In one of the forums I write for, someone approached me with the following question:
As someone with high confidence, but low self-esteem, what is the best way to approach increasing my self-esteem to match my confidence?
Here are the steps I encouraged this person to take, and I share them this month because I believe we can all use a refresher from time to time in building esteem for ourselves.
- Watch your self-talk for a week, and notice the running commentary. If your esteem is low, that voice in your head is likely critical. Change it to be encouraging, as in: “great job on that project,” or “you were really kind to that person,” or “you have done enough for today, time to relax.”
- Keep your agreements with yourself the way you do with others. This one was personal to me. I noticed that I ALWAYS kept promises made to others – family, friends, colleagues, clients. But I fudged on promises to myself – things like keeping Fridays open for a long weekend – and then agreeing to meet with a client, “just this once.” Or on putting money in my retirement account every month. When we don’t keep our agreements with ourselves, we lose credibility with ourselves, and this erodes esteem.
- Keep a list of daily accomplishments – you likely achieve more than you give yourself credit for.

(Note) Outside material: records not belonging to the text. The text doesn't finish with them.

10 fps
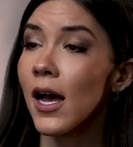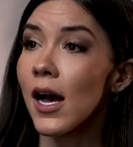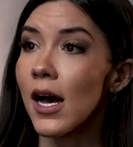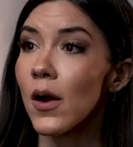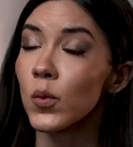
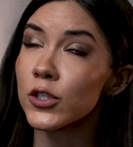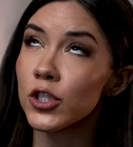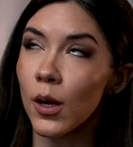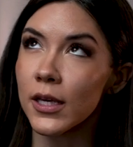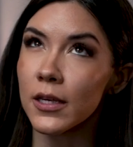We're
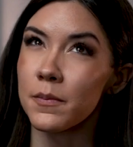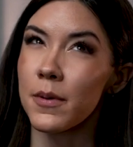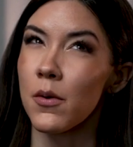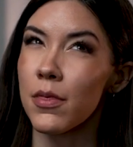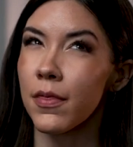talking
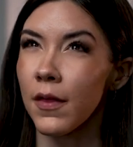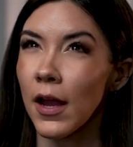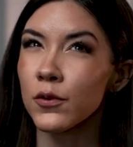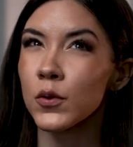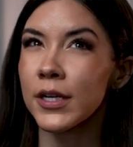about
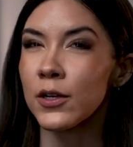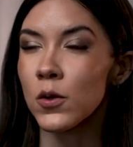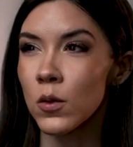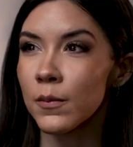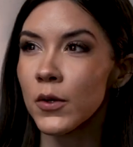thyroid
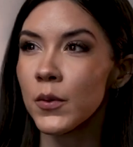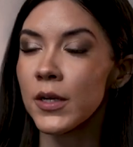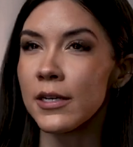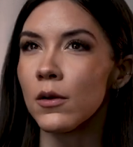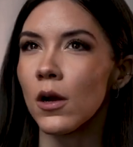hormone
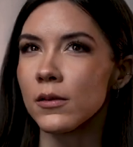in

- Keep a kudos file – a place where you stash thank-you notes for making a difference, a job well done, a note to yourself about something great you did but others might not know about. On days when you wonder if what you do matters (we all have those) read through your kudos file and let the good feelings wash over you. I still have student letters from 20 years ago – those heartfelt thank yous lift me every time I read them.
- If you enjoy reading, read Nathanial Brandon’s and Robert Anthony’s books on confidence and esteem. They are both excellent.
Remember that we all strive for perfection and none of us makes it, and be accepting of wherever you are on any given day. Thankfully, we get a fresh chance to improve every day.